Verhältnisse wie in den europäischen Metropolen sieht der Ring Deutscher Makler (RDM) jedoch nicht auf Berlin zukommen. "Aufgrund der niedrigen Eigentumsquote, des vergleichsweise großen Angebots und Leerstands an Mietwohnungen ist das nicht absehbar", sagt Stefan Schnoor, Vorstandsmitglied des RDM Berlin Brandenburg.
Allerdings hat der bei der Senatsverwaltung für Stadtentwicklung angesiedelte Gutachterausschuss für Grundstückswerte bei Käufen und Verkäufen von Berliner Eigentumswohnungen im Jahr 2010 eine Umsatzsteigerung von 35 Prozent im Vergleich zum Vorjahr errechnet. Das lässt noch keinen unmittelbaren Rückschluss auf Preissteigerungen zu, aber es zeigt die Dynamik, die auf dem Markt herrscht.
Auf diesem überdauern Inserate mitunter nicht mal einen Tag. "Wenn das Angebot stimmt, muss man als Käufer bereit sein, schnell zu handeln und am besten seine Finanzierung geklärt haben", sagt Schnoor vom RDM. Heißt: Wer die Investition eine Nacht überschlafen will, guckt am nächsten Tag vielleicht schon in die Röhre, weil ein anderer Interessent schneller war. Oder liquider.
Die Datenbanken der Makler füllen sich derweil weiter mit Interessenten. Da bleibe die individuelle Betreuung immer öfter auf der Strecke, berichtet die bereits erwähnte Maklerin aus Wilmersdorf.
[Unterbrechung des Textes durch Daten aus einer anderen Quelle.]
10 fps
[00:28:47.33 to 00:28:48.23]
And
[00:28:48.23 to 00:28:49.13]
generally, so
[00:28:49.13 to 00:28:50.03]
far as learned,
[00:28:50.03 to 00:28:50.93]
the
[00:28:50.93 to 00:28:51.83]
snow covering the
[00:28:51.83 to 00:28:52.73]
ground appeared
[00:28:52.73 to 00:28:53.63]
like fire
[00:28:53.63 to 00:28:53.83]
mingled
Einige aus der Branche führten sogar Sammelbesichtigungen durch, wie sie aus dem Mietbereich leidlich bekannt sind. "Stellen Sie sich das mal vor: Sie wollen 150.000, 200.000 oder 300.000 Euro investieren, und statt Ihnen den roten Teppich auszurollen, behandelt man Sie wie einen Bittsteller." Die magische Grenze, ab der ein Interessent vom Makler umworben werde, liege bei 500.000 Euro. "Alles, was darunter liegt, geht von alleine weg."
Die starke Nachfrage erübrigt eine aufwendige Betreuung, das Gros der Makler stellt dennoch die gesetzliche Provisionsobergrenze von 7,14 Prozent des Kaufpreises in Rechnung. Bei einem Kaufpreis von 300.000 Euro kommen so noch mal rund 21.000 Euro oben drauf - ebenso wie die Kosten für den Notar und die Grunderwerbsteuer, deren Höhe sich nach dem Kaufpreis richtet.
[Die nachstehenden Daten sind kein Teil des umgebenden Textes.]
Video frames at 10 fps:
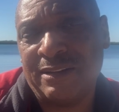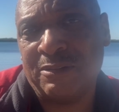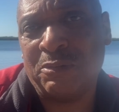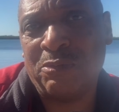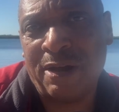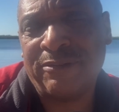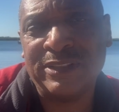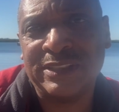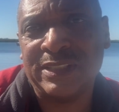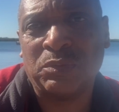
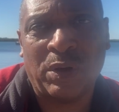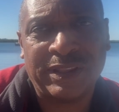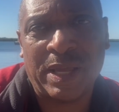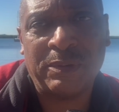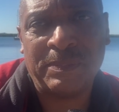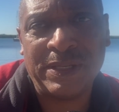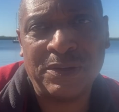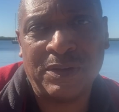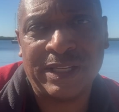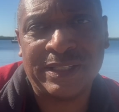references what they would be
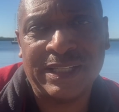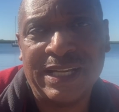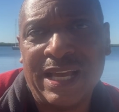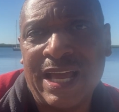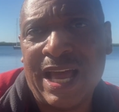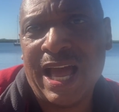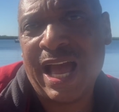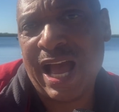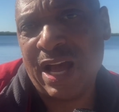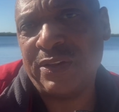doing?
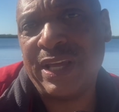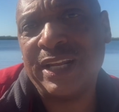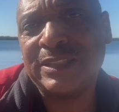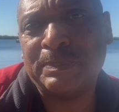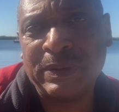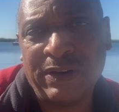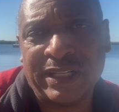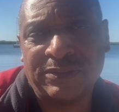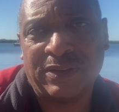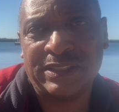How do you get
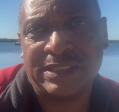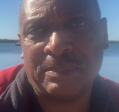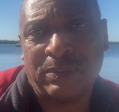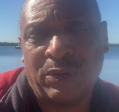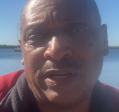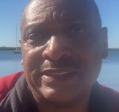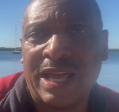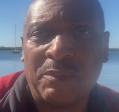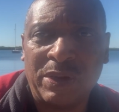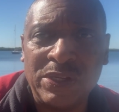experience for those employees?
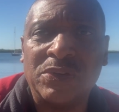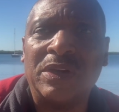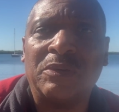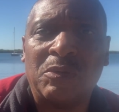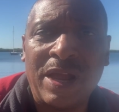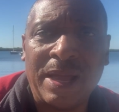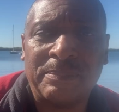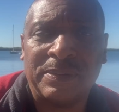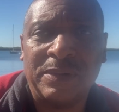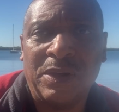That way you can
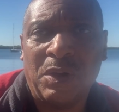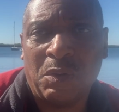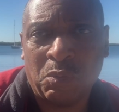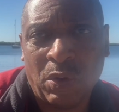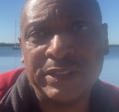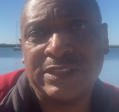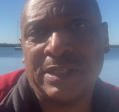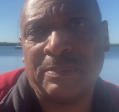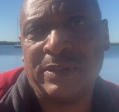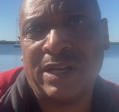ramp once
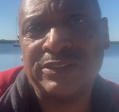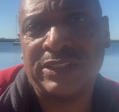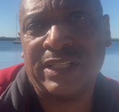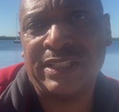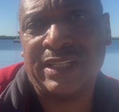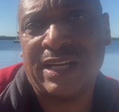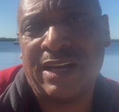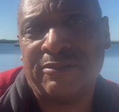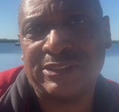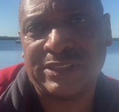the production
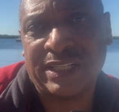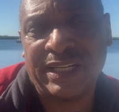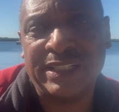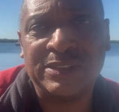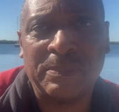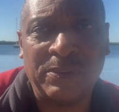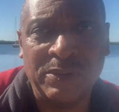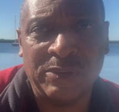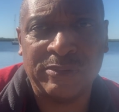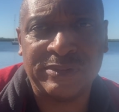facility is
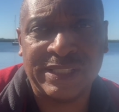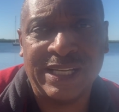approved.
Eine solide Dreizimmerwohnung in der Innenstadt sei für eine kleine Familie mit durchschnittlichem Einkommen kaum noch bezahlbar, sagt ein anderer Makler, der nicht namentlich genannt werden möchte. Er berichtet von einer Altbauwohnung in Schöneberg, die er vergangenes Jahr vermittelt hat. Kaufpreis: knapp 200.000 Euro. "Ein angemessener Preis für ordentlichen Standard: Dielen, ein bisschen Reststuck, kleiner Balkon, kein Schischi." Aktuell stehe im selben Haus eine Wohnung mit identischem Grundriss zum Verkauf. Ein Stockwerk tiefer und - 50 Prozent teurer.
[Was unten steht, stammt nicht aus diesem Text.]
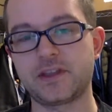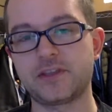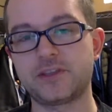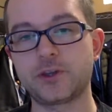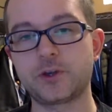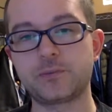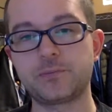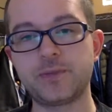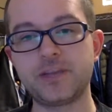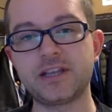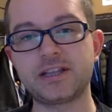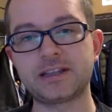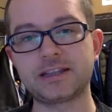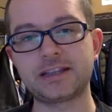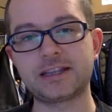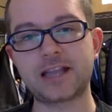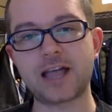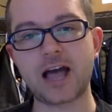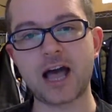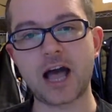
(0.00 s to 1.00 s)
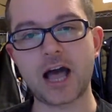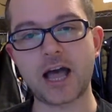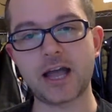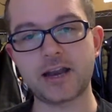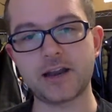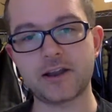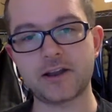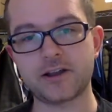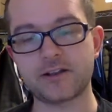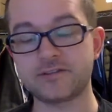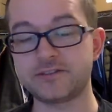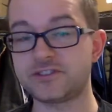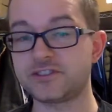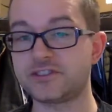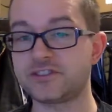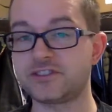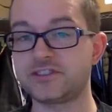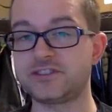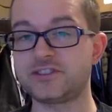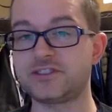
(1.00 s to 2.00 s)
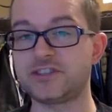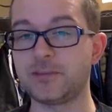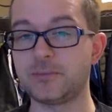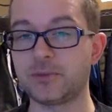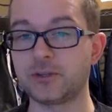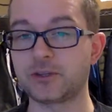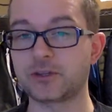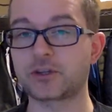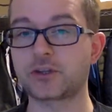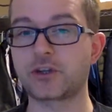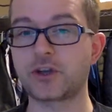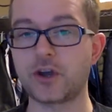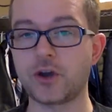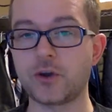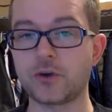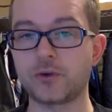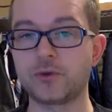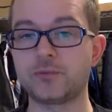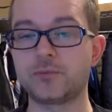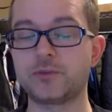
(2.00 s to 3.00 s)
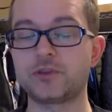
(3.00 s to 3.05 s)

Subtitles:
there'd be a lot of similar code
Solche Preisexplosionen sind nach Ansicht des RDM die Ausnahme. "Wir haben zwar Preissteigerungen am Markt festgestellt", sagt Schnoor. Diese machten jedoch bei innerstädtischen Altbauwohnungen durchschnittlich 10 Prozent im Vergleich zum Vorjahr aus.
Übrig bleibt, was Makler hinter vorgehaltener Hand als "Schrottimmobilien" bezeichnen. Die werden manchmal gleichzeitig von mehreren Büros angeboten, sogar preisliche Unterschiede und die Höhe der Provision können sich hier unterscheiden. Solche Methoden sind natürlich Futter für das unseriöse Image der Branche. Diese Immobilien seien daran zu erkennen, dass sie über Monate inseriert blieben, sagt der Makler. Oft sind die Inserate dann "für Individualisten" gekennzeichnet, oder als "A-Wohnung in B-Lage". In der Maklerübersetzung heißt das: "Das Einzige, was hier unverbaut ist, ist der Blick auf die Autobahn."